29 March 2008

Be a proud dreamer...like me

I’ve been thinking about dreams. Not the type that jar us from sleep or the ones that can become a drag on our workday productivity. No, I’ve been thinking about those big, fill-up-the-horizon dreams, the change your routine forever dreams, the dreams that call out to all of us at one time or another, but which only the bravest (or foolhardiest) among us ever answer.

When I was a youngster, my mother used to call one of my cousins “a dreamer.” I could tell by her tone this was a pejorative assessment. One wasn’t supposed to dream, in her opinion. I was never able to discern why. To me, being “a dreamer” meant that, with life, the sky was the limit.
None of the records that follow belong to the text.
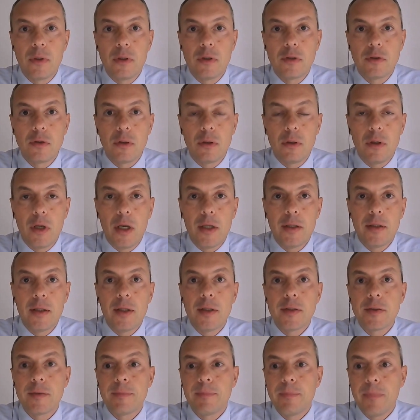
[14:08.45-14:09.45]
So it
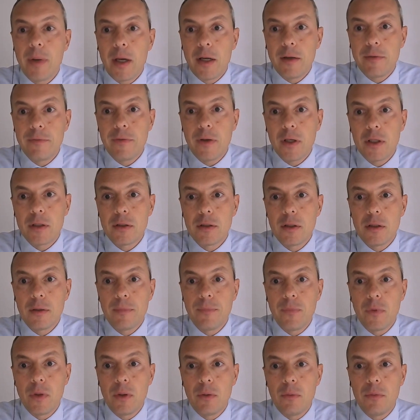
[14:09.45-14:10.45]
is perfect
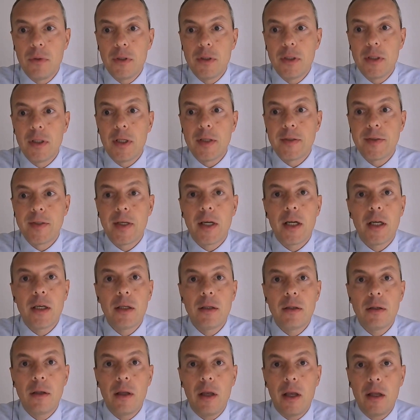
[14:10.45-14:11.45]
with the design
Or maybe, since both my cousin and I were of the Star Trek generation, our dreams could take us into space, the final frontier. “To go where no man has gone before…”
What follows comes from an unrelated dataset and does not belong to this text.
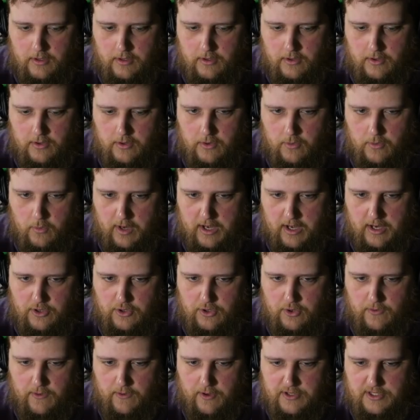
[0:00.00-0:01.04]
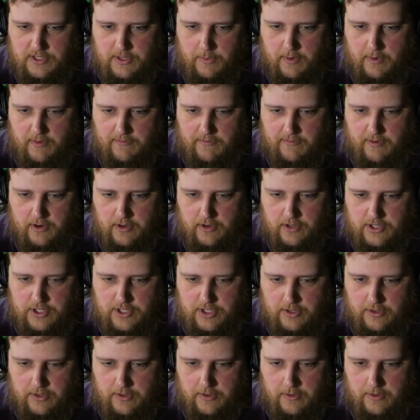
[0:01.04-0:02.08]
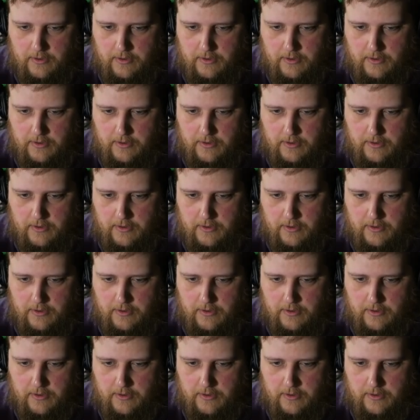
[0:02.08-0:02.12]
we can do those in reverse too.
This cousin of mine grew up, launched several business ventures, all of which failed, and married a domineering woman who, like my mother, didn’t put much stock in dreams. By age 30, my cousin was quite unhappy; his dreams had been thoroughly trampled. (His story takes a positive turn, though. The first wife dumped him and he later met and married a kind and patient woman who made room in her heart for both him and his dreams. They live happily somewhere in Arizona.)

I think all of us carry secreted dreams in our hearts and many of us nourish them quietly, out of the view of those persons in our lives who don’t understand the value of dreams. What happens when you feed a dream, though, is that it outgrows the interior space you’ve allotted. Then your dream gives you an ultimatum: it’s time to go public, it says, because if you don’t, I’ll bury you in regret. A nourished dream quickly becomes unwieldy, you see. It no longer calls out to you in soft urgings; it thumps its fist on the table and yells “enough!”
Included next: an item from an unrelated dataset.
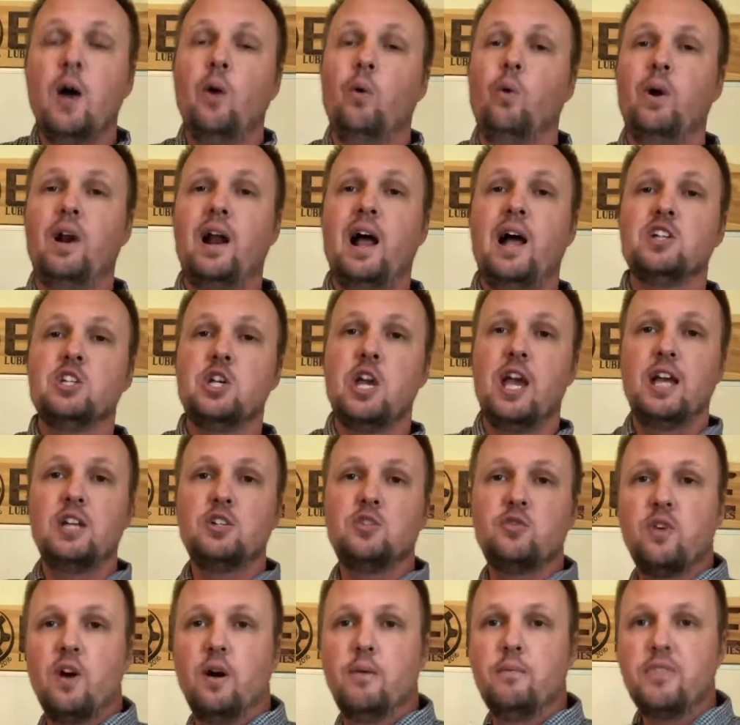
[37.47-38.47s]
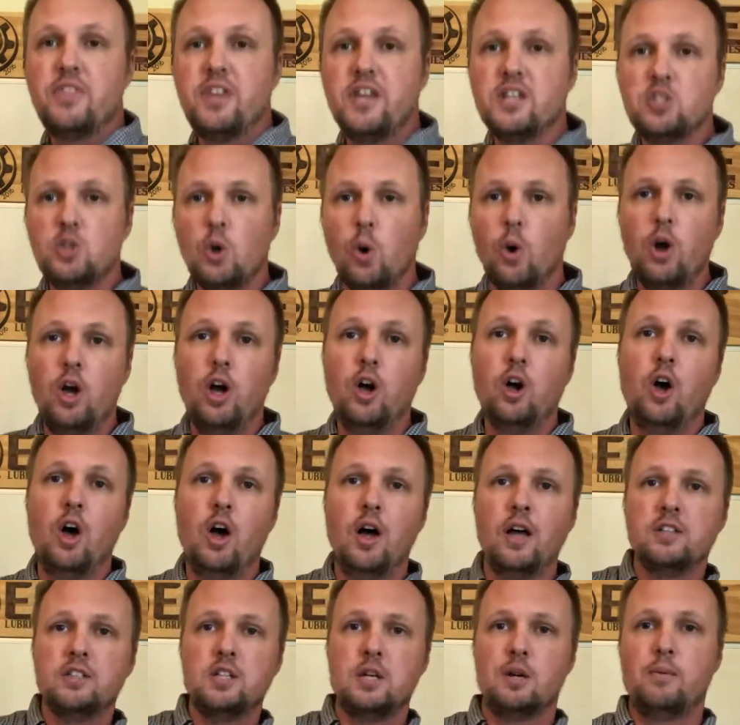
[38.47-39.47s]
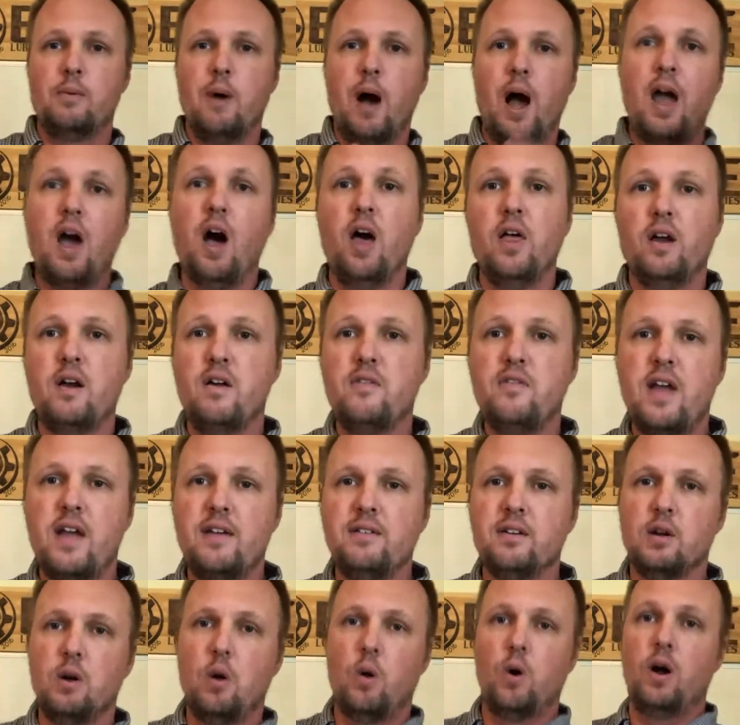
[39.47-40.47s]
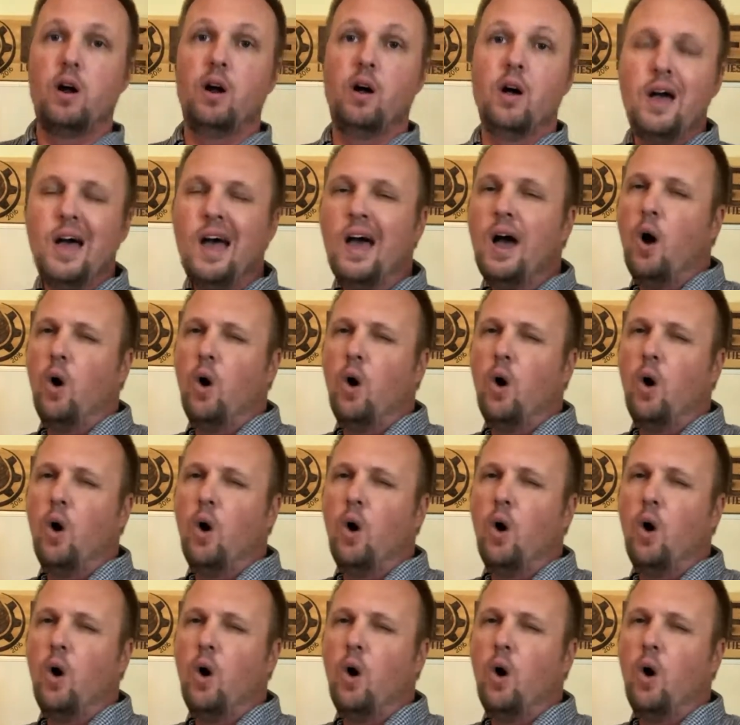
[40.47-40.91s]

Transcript: when I change from this oil to my other favorite oil,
And so you go public … and you’re labeled “a dreamer.” Congratulations.

25 March 2008

Let the good times roll...

You can dream, learn, study, plan, order, sketch, and generally believe that it's possible to grow grapes successfully in Blue Earth County Minnesota, but it doesn't become real, really REAL, until this gets dumped on the property.

I post this photograph knowing full well that the person who has volunteered to help erect our trellising system may now consider backing out. (We love you Tony!)